The U.S. Supreme Court let a deadline pass yesterday. The justices decided not to block same-sex marriages in the state of Alabama. Some saw this move as a strong signal that the High Court is on the verge of legalizing gay marriage nationwide. In a moment, we'll go to Alabama where some same-sex marriages began taking place, that despite an 11th-hour show of defiance by the state's chief justice. We begin our coverage with NPR's Nina Totenberg.

NINA TOTENBERG, BYLINE: The sensational legal twists and turns in Alabama began in January when federal Judge Callie Granade, a George W. Bush appointee to the federal bench, struck down Alabama's ban on same-sex marriage as unconstitutional. She ordered probate judges in Alabama to begin issuing marriage licenses but stayed her order until Feb. 9 to allow the state time for an appeal. However, on Monday, deadline day, the U.S. Supreme Court refused to step in and stop same-sex marriages from proceeding in Alabama. The action provoked widespread speculation among court observers that the outcome of the gay marriage dispute, now pending in the U.S. Supreme Court, is a done deal in favor of allowing such unions in every state.

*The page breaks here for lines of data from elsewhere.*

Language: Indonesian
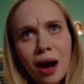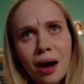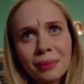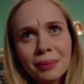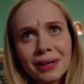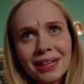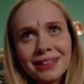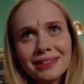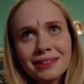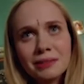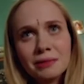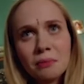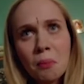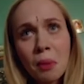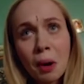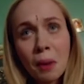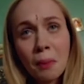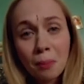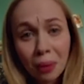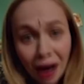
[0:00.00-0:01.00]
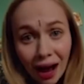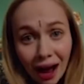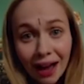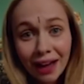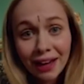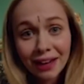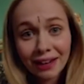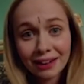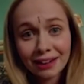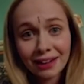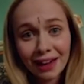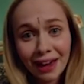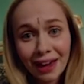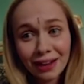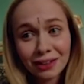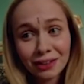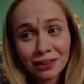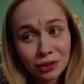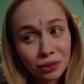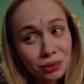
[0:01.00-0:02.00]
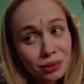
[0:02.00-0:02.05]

Rasis reviewin dulu buat kamu series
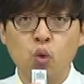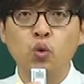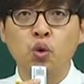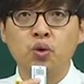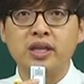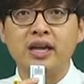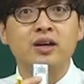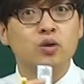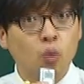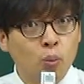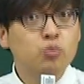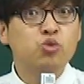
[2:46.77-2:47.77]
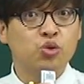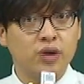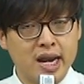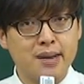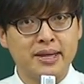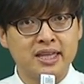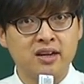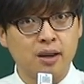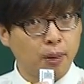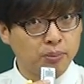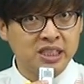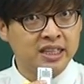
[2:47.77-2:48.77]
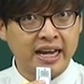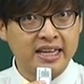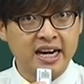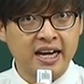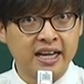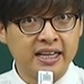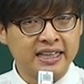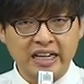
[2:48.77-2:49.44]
통용이 되는 꼼수를 하나 만든 거야. 법칙은 아니야.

It wasn't just court watchers making that observation. Dissenting from the court's refusal to temporarily block same-sex marriages were Justices Antonin Scalia and Clarence Thomas, who said that the refusal to intervene, quote, "would be seen as a signal" of how the court ultimately intends to decide the gay marriage issue later this term. The decision upholding the order to issue marriage licenses to same-sex couples in Alabama came just hours after the state's chief justice, Roy Moore, knowing that the nation's highest court was about to rule on the state request, issued his own decree ordering state probate judges not to issue marriage licenses to same-sex couples. Chief Justice Moore is no stranger to the battle to preserve states' rights, even in the face of federal court orders to the contrary. In 2003, a state judicial panel unseated him from the state court after he defied a federal court order to remove a refrigerator-sized Ten Commandments monument that Moore himself had ordered installed in the rotunda of the Alabama Judicial Building to, quote, "acknowledge the sovereignty of God." He rose again in 2013 to be elected chief justice once more. Nina Totenberg, NPR News, Washington.